## WHAT THE TASK REQUIRES
Return all of the entries below, word for word. Omit each picture.

## Stored dataset items

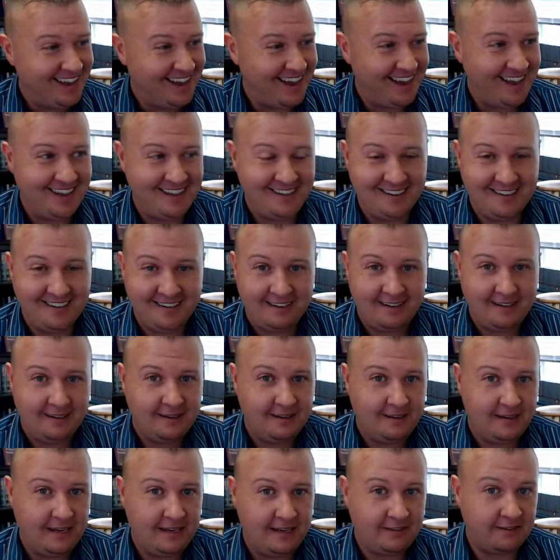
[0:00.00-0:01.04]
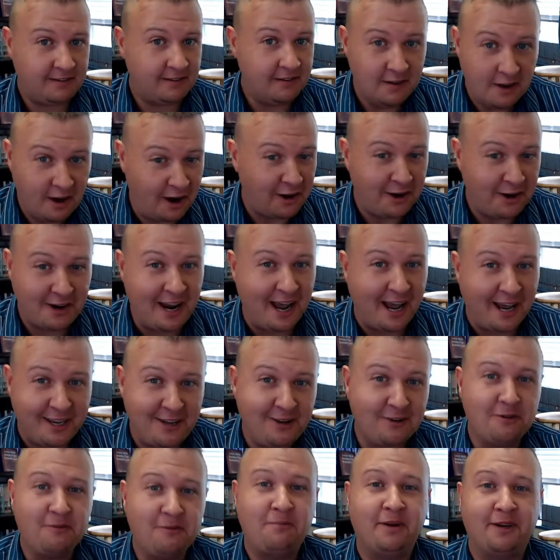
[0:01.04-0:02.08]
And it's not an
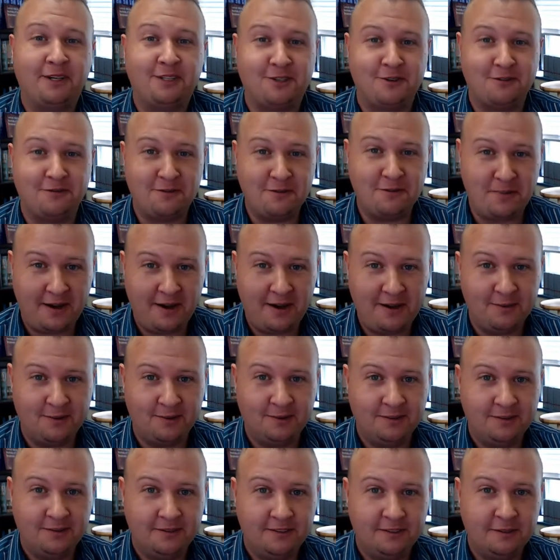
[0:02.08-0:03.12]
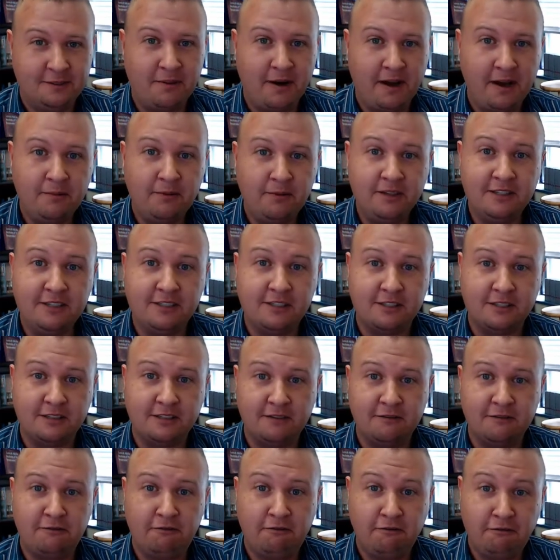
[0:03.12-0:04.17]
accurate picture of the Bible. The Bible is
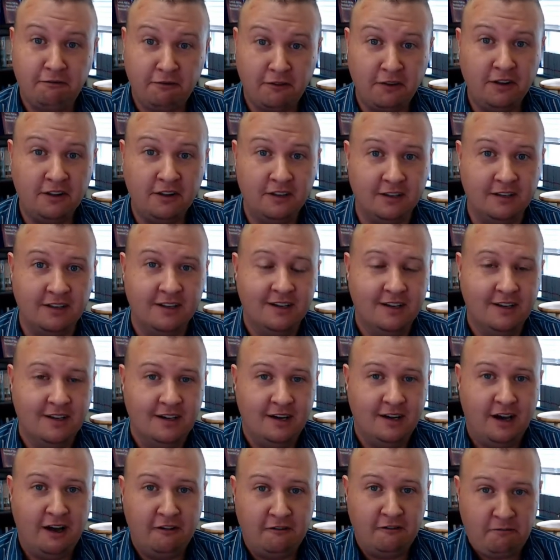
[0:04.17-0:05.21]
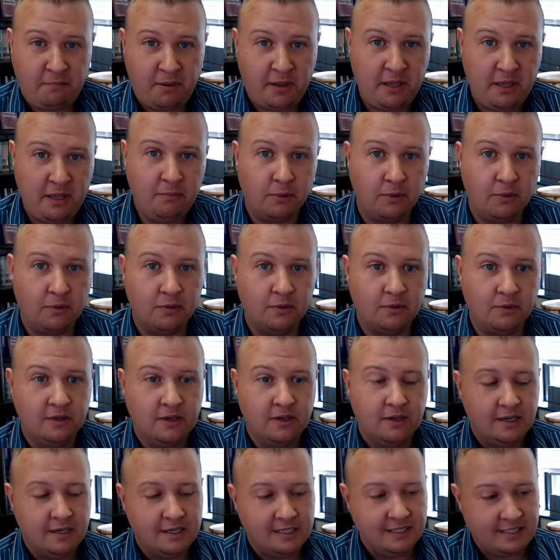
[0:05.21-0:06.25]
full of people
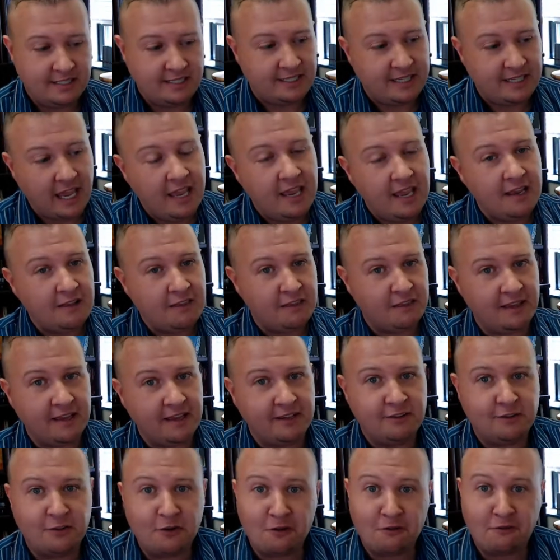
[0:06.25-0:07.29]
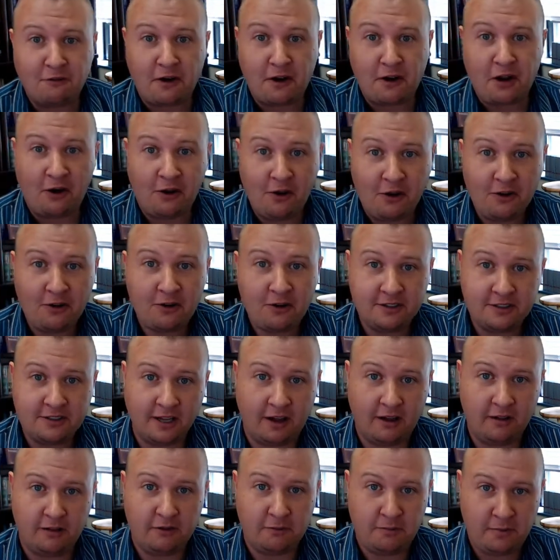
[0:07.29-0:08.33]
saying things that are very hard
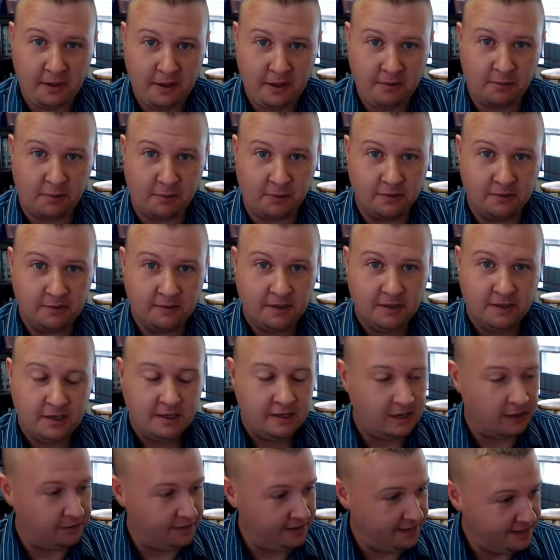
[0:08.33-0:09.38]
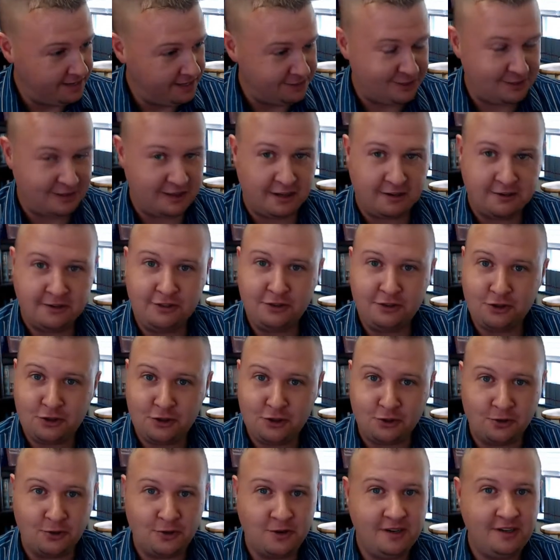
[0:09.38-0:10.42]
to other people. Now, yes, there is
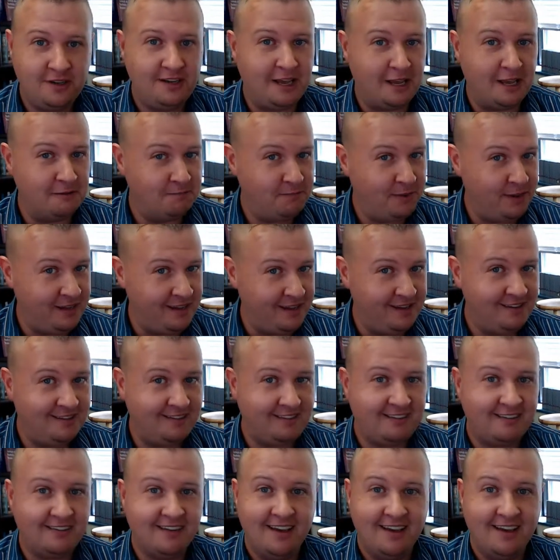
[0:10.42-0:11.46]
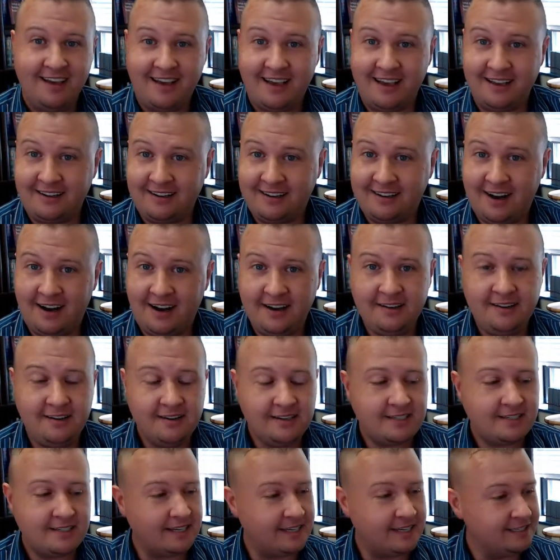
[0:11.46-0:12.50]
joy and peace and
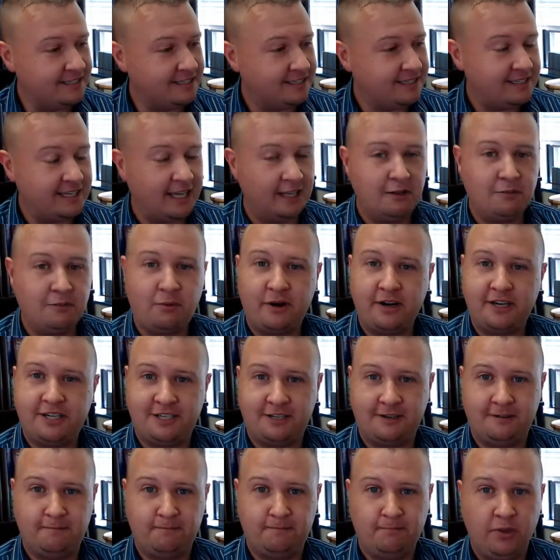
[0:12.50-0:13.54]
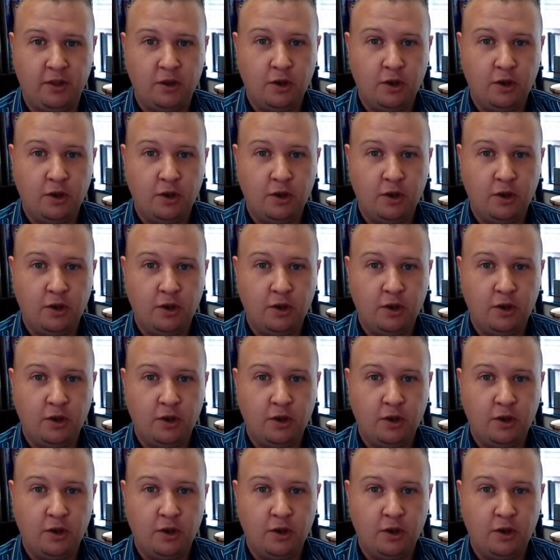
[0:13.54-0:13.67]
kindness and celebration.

## ANSWER BOX
[0:00.00-0:01.04]
[0:01.04-0:02.08]
And it's not an
[0:02.08-0:03.12]
[0:03.12-0:04.17]
accurate picture of the Bible. The Bible is
[0:04.17-0:05.21]
[0:05.21-0:06.25]
full of people
[0:06.25-0:07.29]
[0:07.29-0:08.33]
saying things that are very hard
[0:08.33-0:09.38]
[0:09.38-0:10.42]
to other people. Now, yes, there is
[0:10.42-0:11.46]
[0:11.46-0:12.50]
joy and peace and
[0:12.50-0:13.54]
[0:13.54-0:13.67]
kindness and celebration.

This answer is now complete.